Com’è la tua settimana tipo?
Ogni giorno mi alzo alle 4 del mattino per la preghiera. Al lunedì e mercoledì insegno all’Università popolare, al martedì e giovedì alla scuola dei Carabinieri. Il venerdì lo dedico alla moschea, il sabato è occupato dagli incontri fuori Roma con altre comunità di musulmani, alla domenica dovrei dedicarmi alla famiglia, ma spesso salta fuori qualche impegno. Durante il Ramadan o le altre feste islamiche vado anche a visitare i detenuti di Regina Coeli e Rebibbia: molti di quelli che incontro in prigione poi vengono a trovarmi in moschea per chiedere aiuto.
Che differenza c’è fra essere imam a il Cairo e a Roma?
Il contesto è diverso e sono anche convinto che la comunità musulmana in Italia dovrebbe creare un’autorità che valuti l’idoneità di un imam a predicare in questo Paese. Un vero musulmano, però, può vivere ovunque.
Ma non è più difficile per un musulmano stare in Occidente?

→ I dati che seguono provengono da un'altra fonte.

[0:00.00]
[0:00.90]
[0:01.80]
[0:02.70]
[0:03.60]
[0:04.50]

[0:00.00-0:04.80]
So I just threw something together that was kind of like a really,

No, la cultura occidentale non è incompatibile con l’Islam. I problemi di integrazione nascono da differenze culturali, non da questioni religiose. L’Islam è diffuso in tutto il mondo, come del resto anche il cristianesimo. E quindi viene a contatto con culture e lingue molto diverse tra loro.

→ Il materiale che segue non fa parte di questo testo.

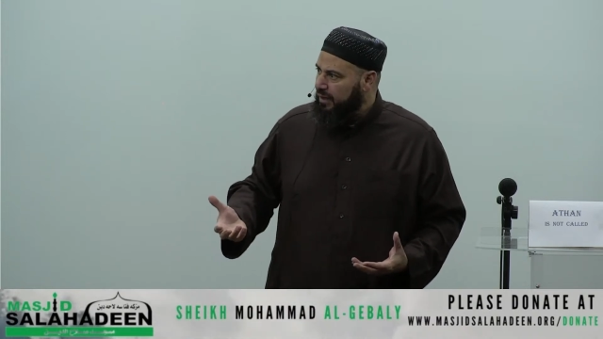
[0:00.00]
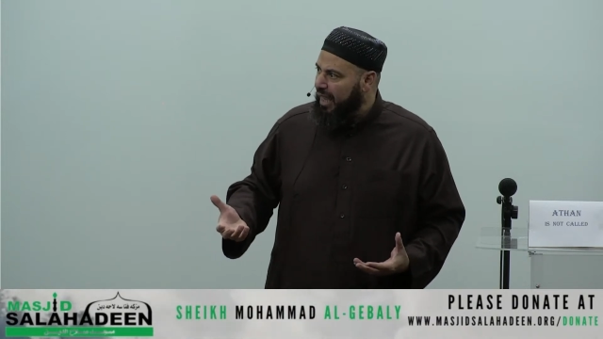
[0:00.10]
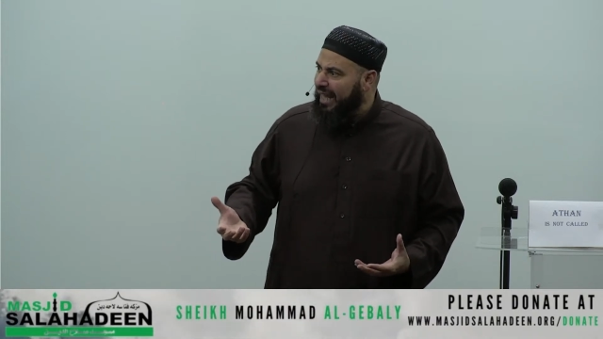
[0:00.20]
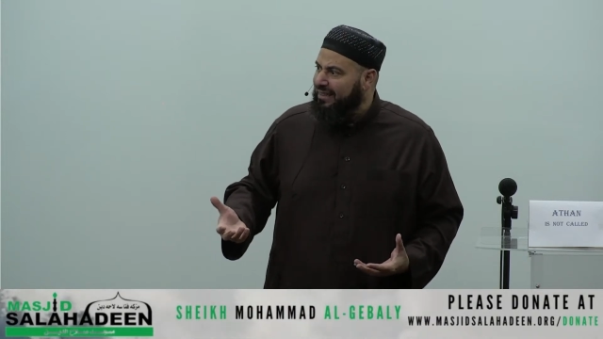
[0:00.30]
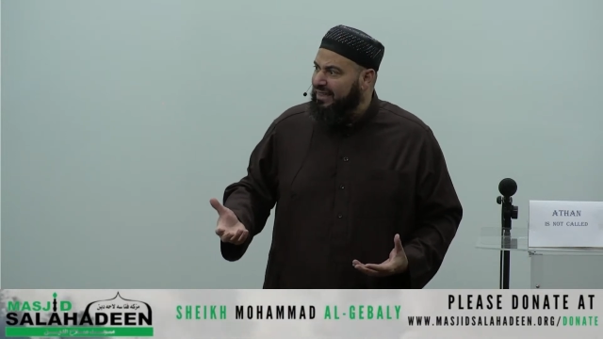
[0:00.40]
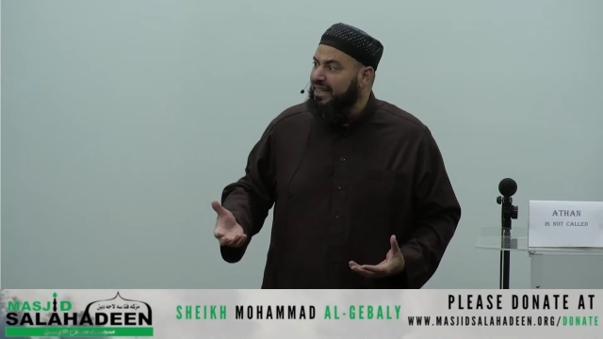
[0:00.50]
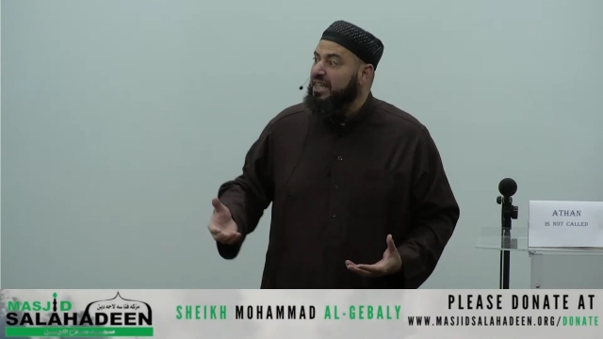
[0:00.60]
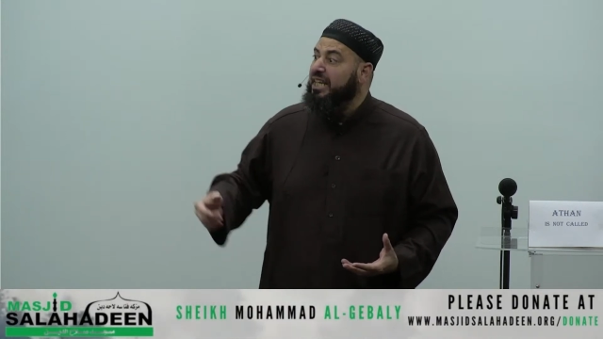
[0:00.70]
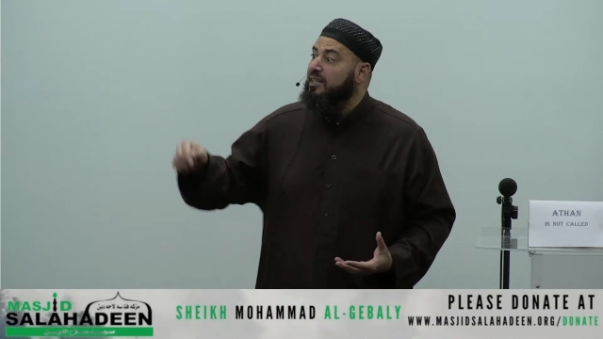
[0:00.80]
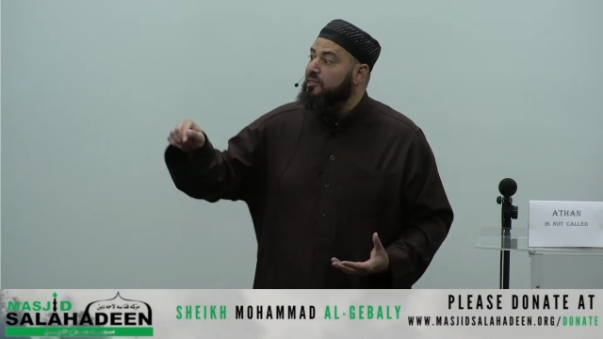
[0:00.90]
And then
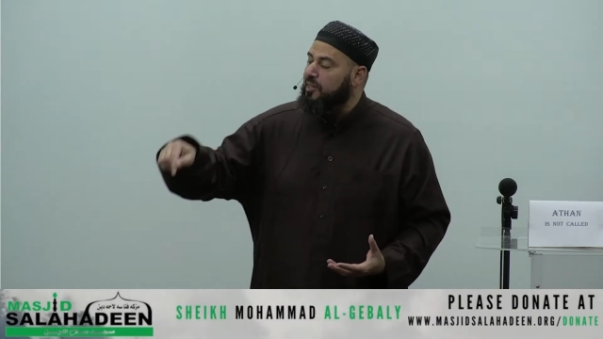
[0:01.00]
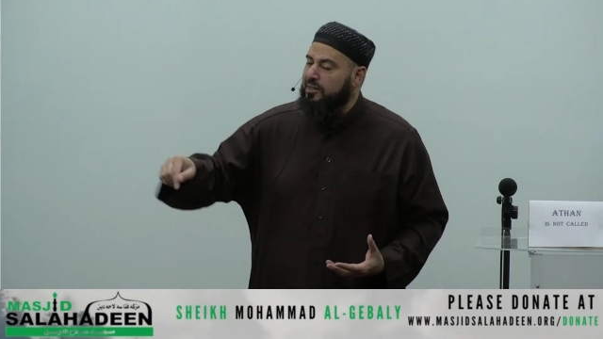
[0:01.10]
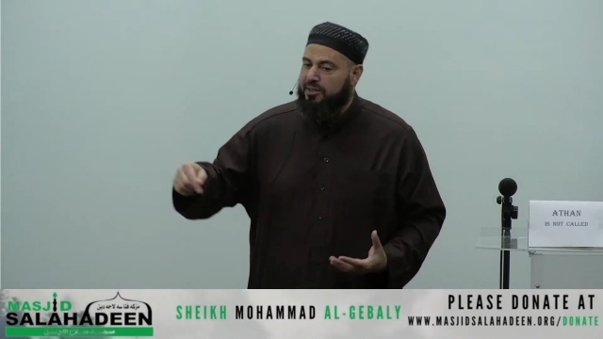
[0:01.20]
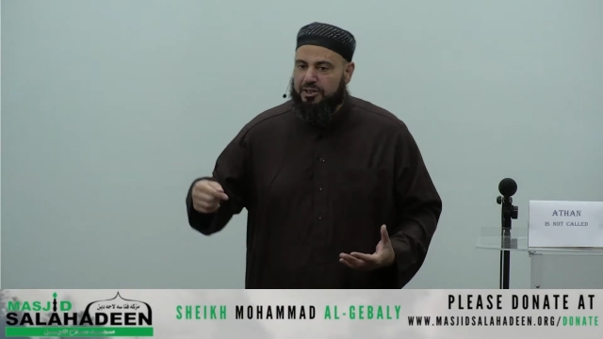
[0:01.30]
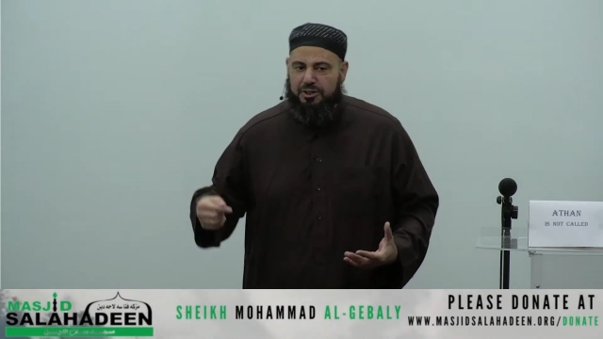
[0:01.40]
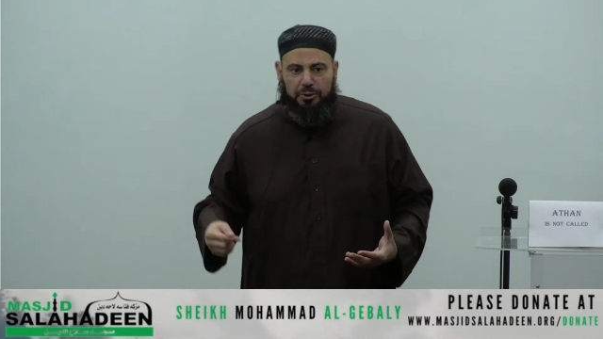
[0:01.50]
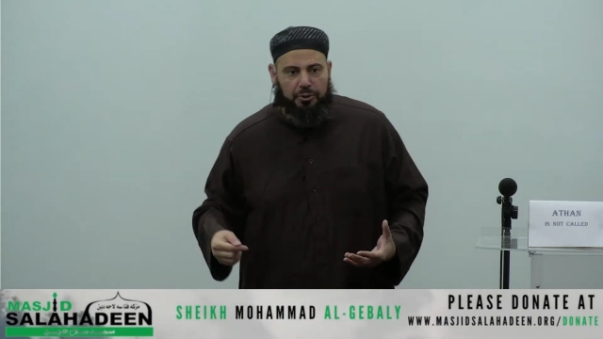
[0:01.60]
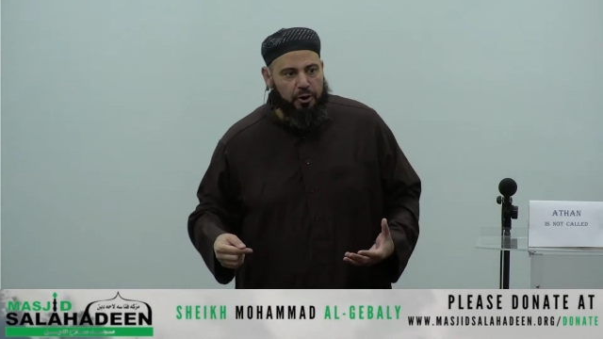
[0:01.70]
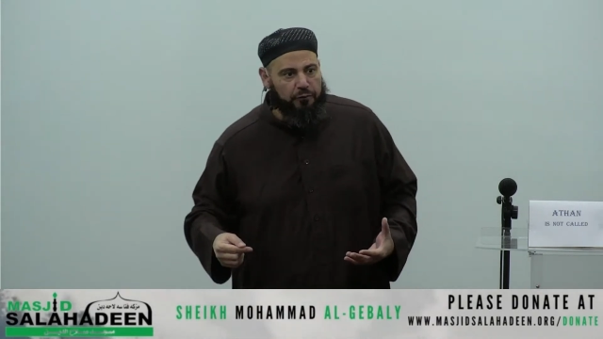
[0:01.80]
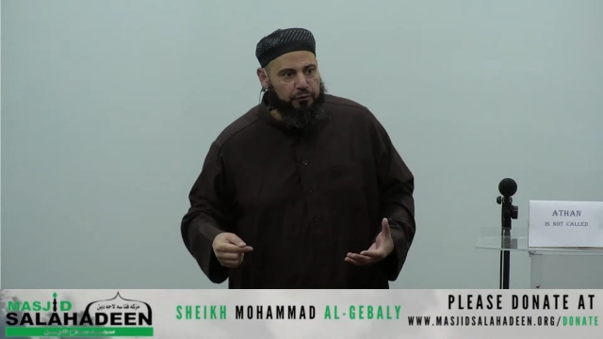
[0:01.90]
he insists
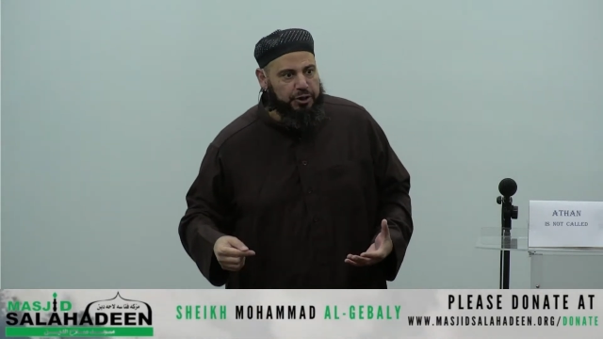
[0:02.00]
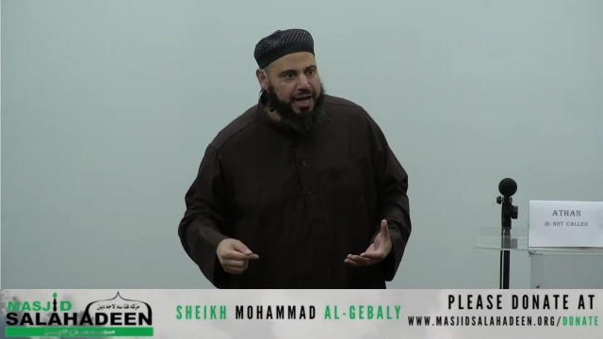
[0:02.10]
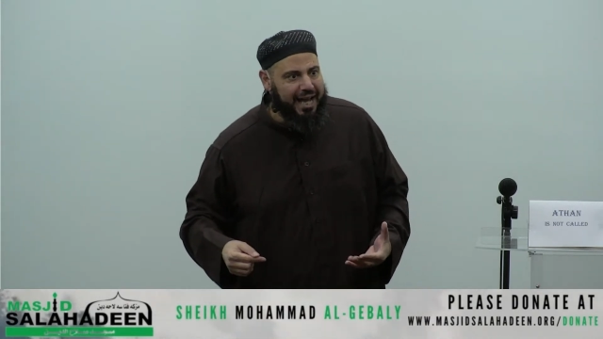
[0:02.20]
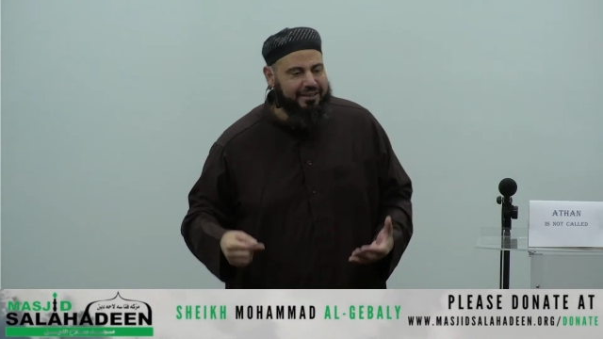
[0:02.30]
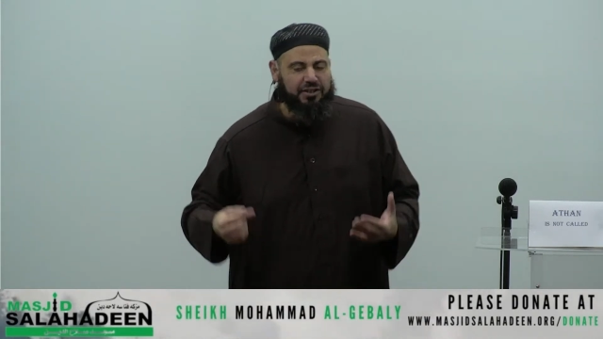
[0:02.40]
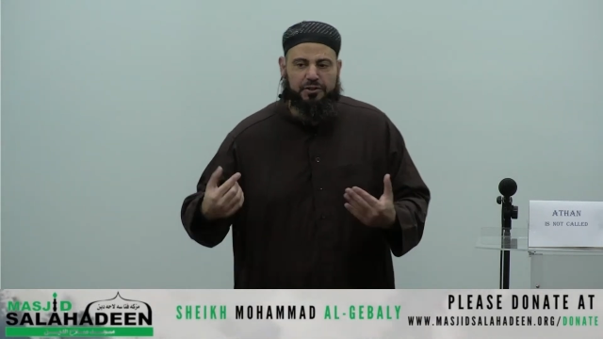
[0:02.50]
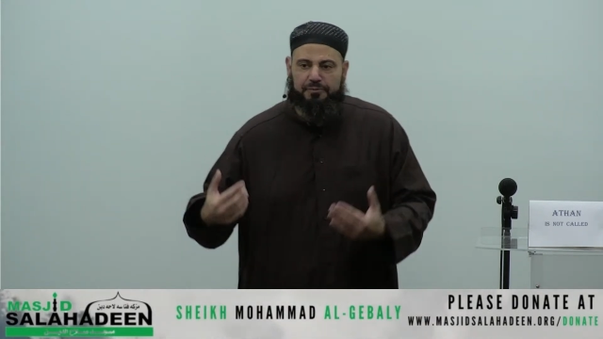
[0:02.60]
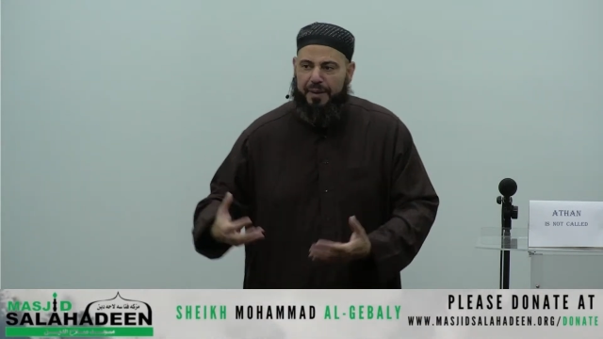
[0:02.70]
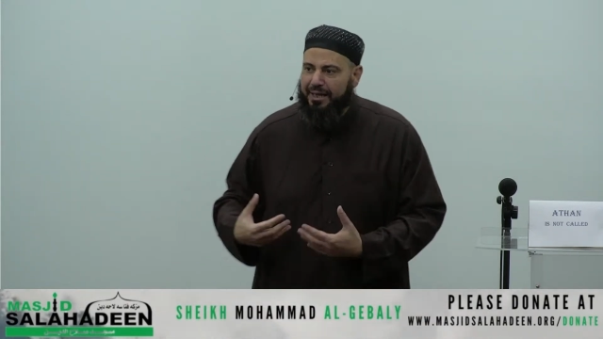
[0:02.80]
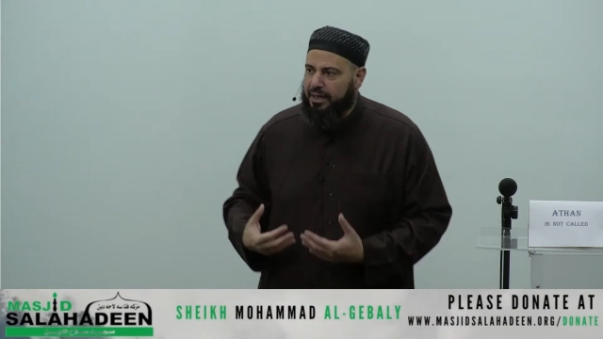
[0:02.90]
to go for jihad
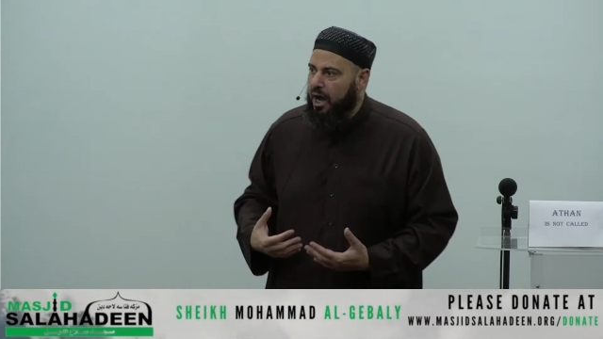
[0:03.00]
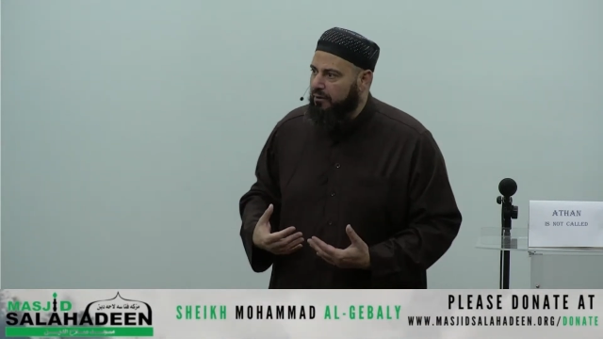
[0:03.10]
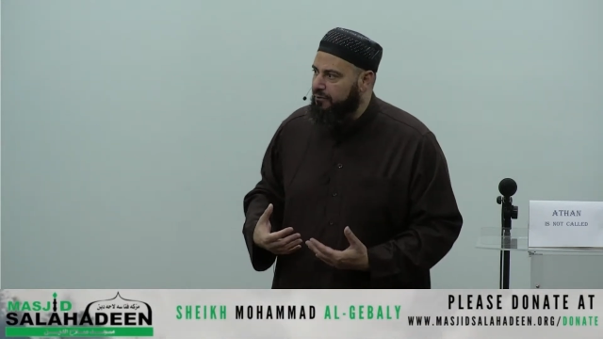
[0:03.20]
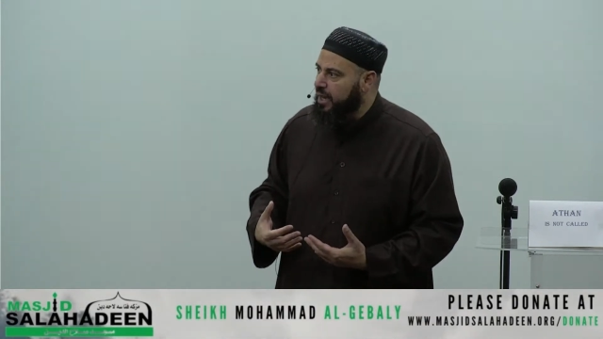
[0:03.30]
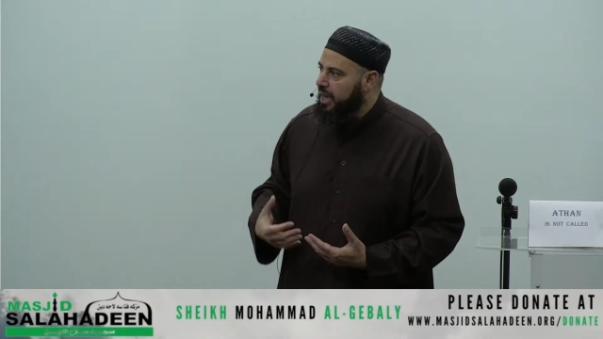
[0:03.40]
despite of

Sami Salem continua a guardare l’orologio. Sono passate da poco le quattro del pomeriggio e deve andare a prendere le figlie a scuola (rigorosamente pubblica). Mi chiede di accompagnarlo, ma prima sparisce per 5 minuti. Torna vestito in jeans, camicia e occhiali scuri. Sembra un’altra persona. Glielo faccio notare e si fa una risata.
Dove immagini il futuro delle tue bambine?
Amo questa città. E certo spero che le mie figlie possano crescere qui in Italia, che considero ormai la mia nazione. Quindici anni fa sono venuto in Europa per studiare, ma ho anche deciso di mettermi al servizio dei musulmani che ci vivono e mi trovo bene.
Testo di Dario Paladini
Foto di Antonella Di Girolamo
Sami Salem
Nato nel 1967 a Al Mansoura (Egitto), città sul delta del Nilo a un centinaio di chilometri da Il Cairo, è in Italia da 15 anni. Vive a Roma, con la moglie e le quattro figlie (nella foto, Amina, sette mesi). È l’imam della moschea della Magliana.
Sin da piccolo volevo fare l’imam e mi sforzavo di imparare a memoria il Corano. Il primo sermone l’ho tenuto a 17 anni.